### [RECORDS FOR THIS EXERCISE]
____

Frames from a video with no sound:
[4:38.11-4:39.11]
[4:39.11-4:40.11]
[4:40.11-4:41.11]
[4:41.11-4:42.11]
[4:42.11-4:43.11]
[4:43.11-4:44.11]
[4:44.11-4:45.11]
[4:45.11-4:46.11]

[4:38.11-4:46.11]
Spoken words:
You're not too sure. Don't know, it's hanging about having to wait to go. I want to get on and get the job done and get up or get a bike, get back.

____

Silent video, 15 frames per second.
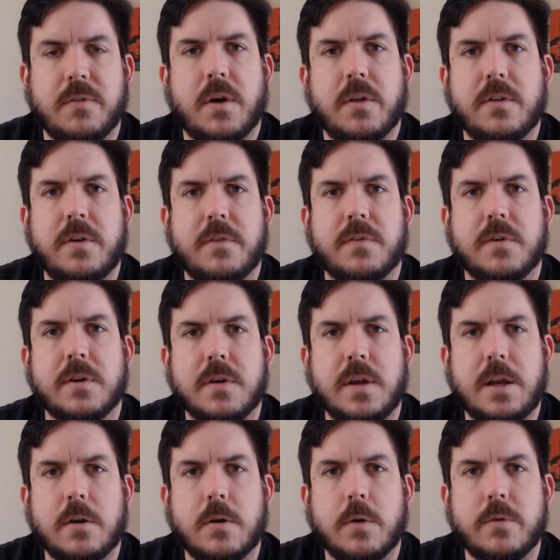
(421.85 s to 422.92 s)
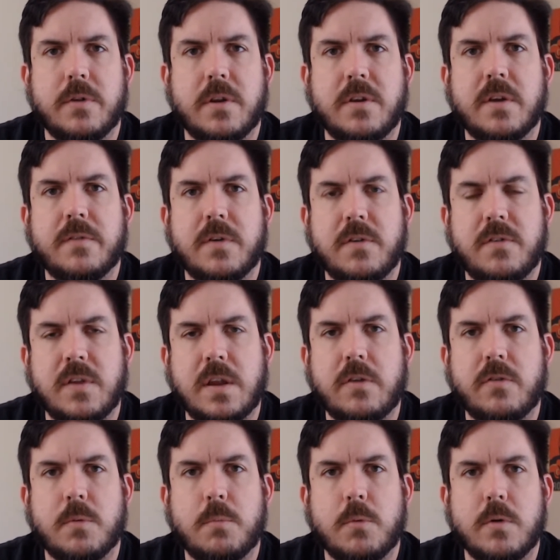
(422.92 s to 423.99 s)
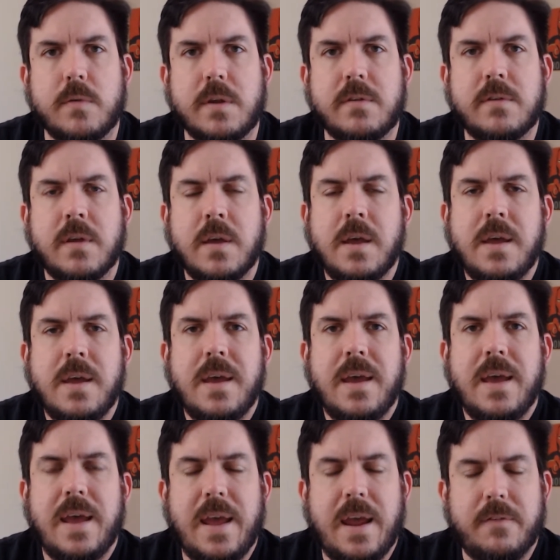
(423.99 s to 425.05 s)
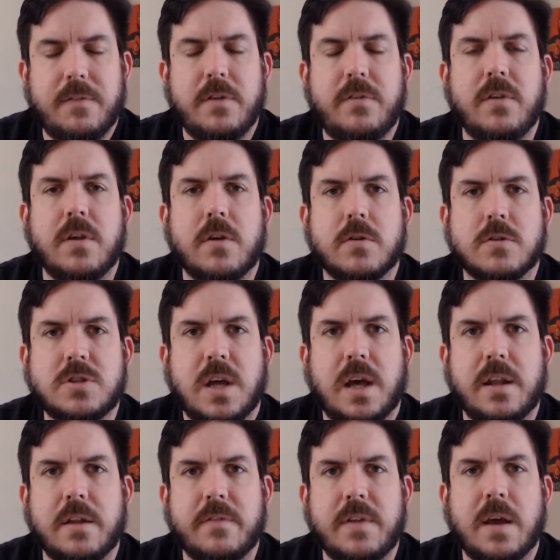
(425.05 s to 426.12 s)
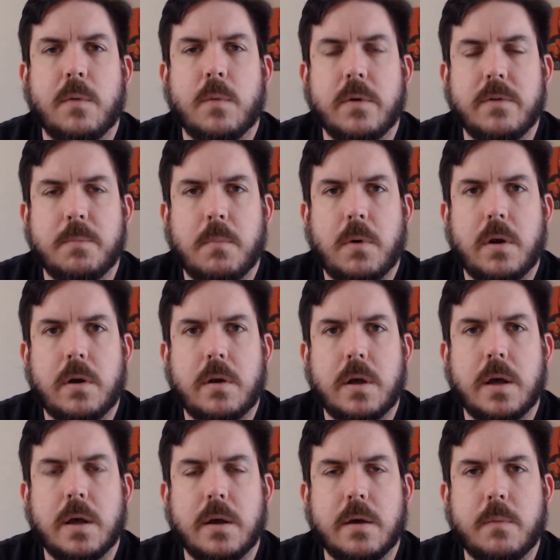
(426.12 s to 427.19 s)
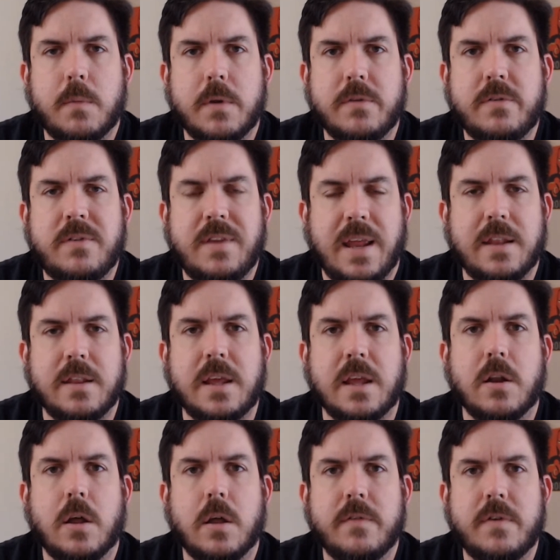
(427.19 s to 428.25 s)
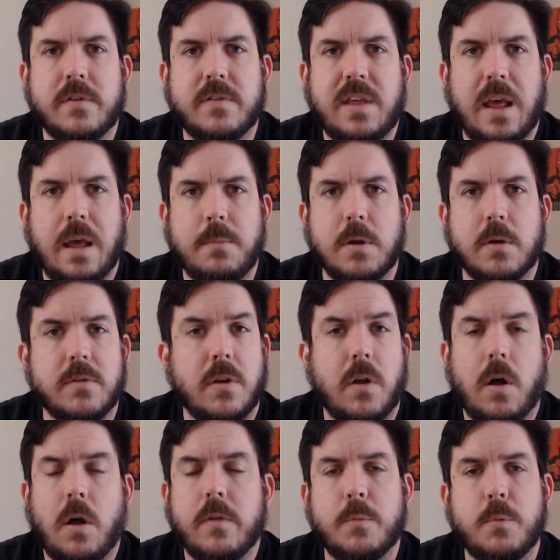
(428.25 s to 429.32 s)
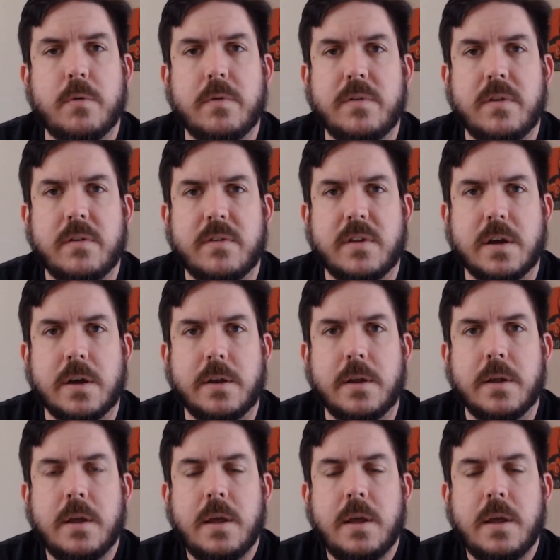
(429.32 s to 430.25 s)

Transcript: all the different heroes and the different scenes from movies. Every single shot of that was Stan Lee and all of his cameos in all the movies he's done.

____

### [PROBLEM STATEMENT]
Pull out all lines in the data above that include "video".

### [EXERCISE ANSWER]
Frames from a video with no sound:
Silent video, 15 frames per second.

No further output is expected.